FIG. 4 is a graph of the fluorescence spectra of the fluorescent probe BMAHBM in example 4 in tetrahydrofuran/water at different volume ratios.
FIG. 5 shows the fluorescence intensity of different ratios of tetrahydrofuran/water at 573nm for the BMAHBM fluorescent probe in example 4.
FIG. 6 is a graph of the fluorescence spectrum of the BMAHBM fluorescent probe in example 4 in different viscosity systems (the viscosity of the system is adjusted by changing the volume fractions of glycerol and methanol).
FIG. 7 is a graph showing the relationship between the fluorescence intensity at 573nm and the viscosity of the fluorescent probe BMAHBM in example 4.
FIG. 8 is a graph showing fluorescence spectra of the BMAHBM fluorescent probe in example 4 in different solvents.
FIG. 9 is a bar graph of fluorescence intensity of the fluorescent probe BMAHBM in example 4 in different solvents at 573 nm.
Detailed Description
The following description of the embodiments of the present invention is provided in connection with the accompanying drawings and examples, but the invention is not limited thereto. It is noted that the processes described below, if not specifically described in detail, are all realizable or understandable by those skilled in the art with reference to the prior art. The reagents or apparatus used are not indicated to the manufacturer, and are considered to be conventional products available through commercial purchase.
The synthetic route of the fluorescent probe BMAHBM for detecting the deterioration viscosity of the cosmetics is shown in figure 1.
Example 1
170.07mg (0.40mmol) of 4'- (bis (4-methoxyphenyl) amino) -3-hydroxy- [1,1' -biphenyl ] -4-carbaldehyde and 39.63mg (0.60mmol) of malononitrile were dissolved in 4.8mL of anhydrous ethanol to obtain a mixed solution, which was stirred and heated to 70 ℃ for reaction for 2 hours.

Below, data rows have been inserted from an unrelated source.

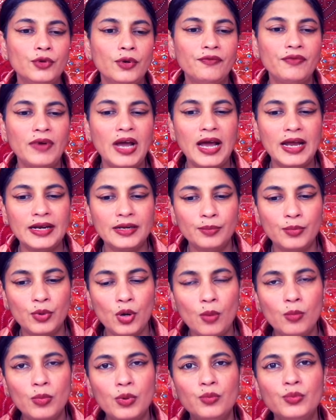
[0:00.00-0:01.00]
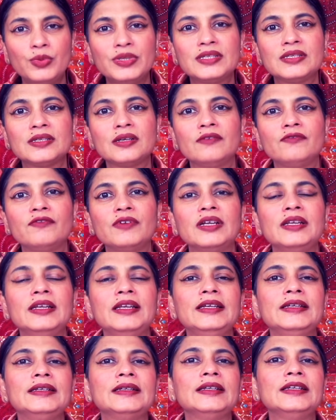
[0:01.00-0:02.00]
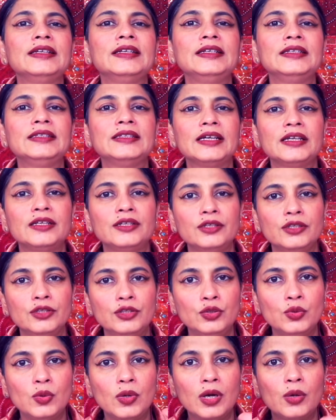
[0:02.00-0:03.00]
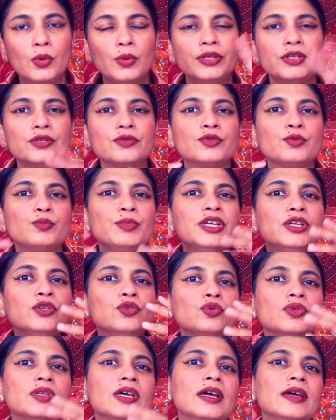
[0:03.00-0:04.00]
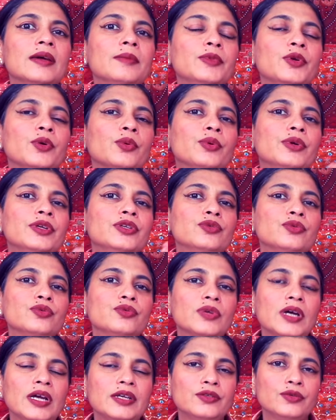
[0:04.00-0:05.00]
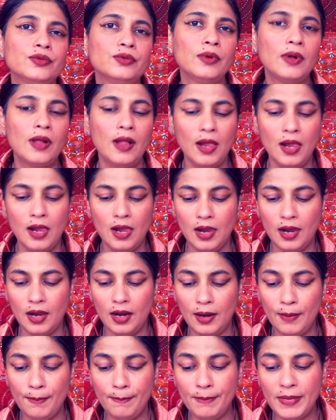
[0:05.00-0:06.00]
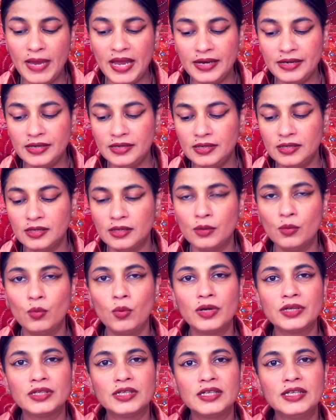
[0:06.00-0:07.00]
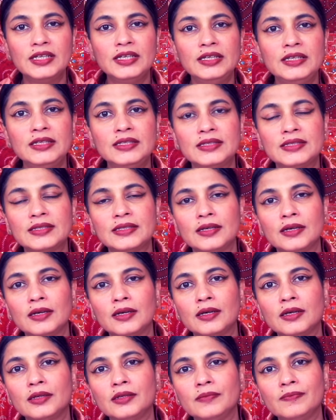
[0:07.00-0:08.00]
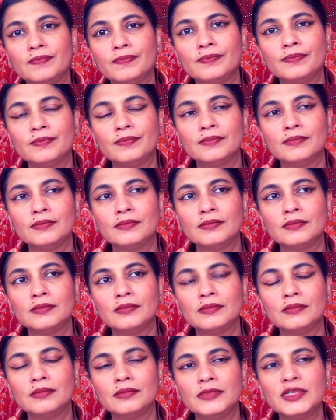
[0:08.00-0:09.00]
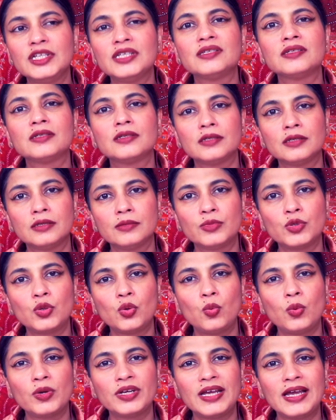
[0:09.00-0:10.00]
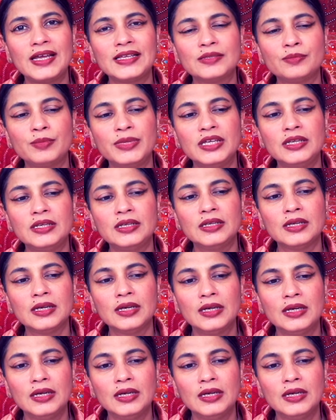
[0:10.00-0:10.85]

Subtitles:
you have had a problem with someone lately, then you are going to speak to them. You're going to try to mend what is disturbed or what has been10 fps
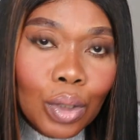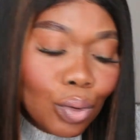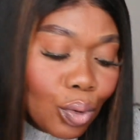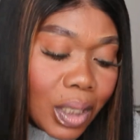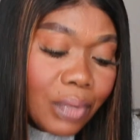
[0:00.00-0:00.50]

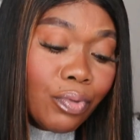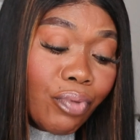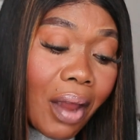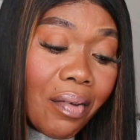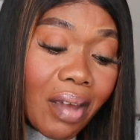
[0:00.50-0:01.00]
to it.
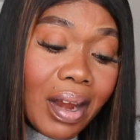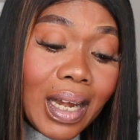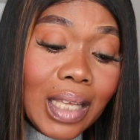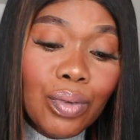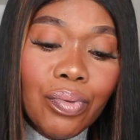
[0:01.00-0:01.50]
Very
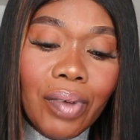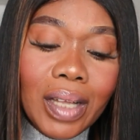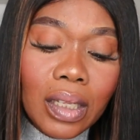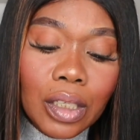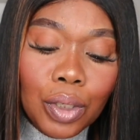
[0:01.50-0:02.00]
little
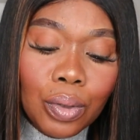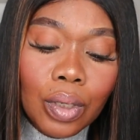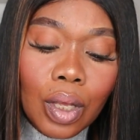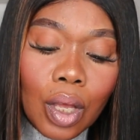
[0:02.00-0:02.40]
foundation.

After the reaction was completed, the mixed solution was cooled to room temperature, extracted with water and dichloromethane to obtain an organic phase, the organic solvent was removed by rotary evaporation, and the obtained solid was purified by silica gel column chromatography (eluent used was dichloromethane and petroleum ether, V/V ═ 1:1) to obtain 2- ((4'- (bis (4-methoxyphenyl) amino) -3-hydroxy- [1,1' -biphenyl ] -4-yl) methylene) malononitrile (yield: 46.30%) as a orange-red solid product.

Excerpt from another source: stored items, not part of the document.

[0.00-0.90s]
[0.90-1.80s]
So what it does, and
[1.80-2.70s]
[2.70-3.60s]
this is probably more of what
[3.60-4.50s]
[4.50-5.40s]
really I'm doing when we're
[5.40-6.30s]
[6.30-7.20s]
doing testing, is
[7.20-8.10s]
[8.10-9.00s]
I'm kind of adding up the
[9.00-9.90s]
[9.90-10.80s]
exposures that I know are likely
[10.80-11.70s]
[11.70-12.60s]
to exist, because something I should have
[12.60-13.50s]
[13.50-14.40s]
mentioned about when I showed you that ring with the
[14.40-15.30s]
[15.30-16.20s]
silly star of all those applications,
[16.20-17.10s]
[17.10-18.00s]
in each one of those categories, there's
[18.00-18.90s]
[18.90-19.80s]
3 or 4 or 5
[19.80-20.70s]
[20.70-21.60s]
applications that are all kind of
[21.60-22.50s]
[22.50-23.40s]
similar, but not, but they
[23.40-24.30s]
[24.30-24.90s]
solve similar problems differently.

It was characterized by means of nuclear magnetic resonance hydrogen spectroscopy:1H NMR(600MHz,CDCl3) δ 8.22(s,1H), 7.60-7.54(m,2H),7.52(s,1H),7.47(d, J ═ 8.8Hz,2H),7.14-7.09(m,4H),6.97(d, J ═ 8.7Hz,2H),6.91-6.85(m,4H),3.82(s, 6H). The NMR spectrum is shown in FIG. 2.
Further validation was performed by mass spectrometry testing: MS (ESI) M/z [ M + Na]+: 496.2976, respectively; the theoretical calculation value is [ C ]30H23N3O3Na]+: 496.1637, respectively; the mass spectrum is shown in FIG. 3. The synthesized product can be confirmed to be 2- ((4'- (bis (4-methoxyphenyl) amino) -3-hydroxy- [1,1' -biphenyl) by nuclear magnetic and mass spectrometry]-4-yl) methylene) malononitrile.
Example 2
212.58mg (0.50mmol) of 4'- (bis (4-methoxyphenyl) amino) -3-hydroxy- [1,1' -biphenyl ] -4-carbaldehyde and 33.0mg (0.50mmol) of malononitrile were dissolved in 3.0mL of anhydrous ethanol to obtain a mixed solution, which was stirred and heated to 40 ℃ for reaction for 0.5 h. After the reaction was completed, the mixed solution was cooled to room temperature, extracted with water and dichloromethane to obtain an organic phase, the organic solvent was removed by rotary evaporation, and the obtained solid was purified by silica gel column chromatography (eluent used was dichloromethane/petroleum ether, V/V ═ 1:1) to obtain 2- ((4'- (bis (4-methoxyphenyl) amino) -3-hydroxy- [1,1' -biphenyl ] -4-yl) methylene) malononitrile (yield: 44.28%) as a orange-red solid.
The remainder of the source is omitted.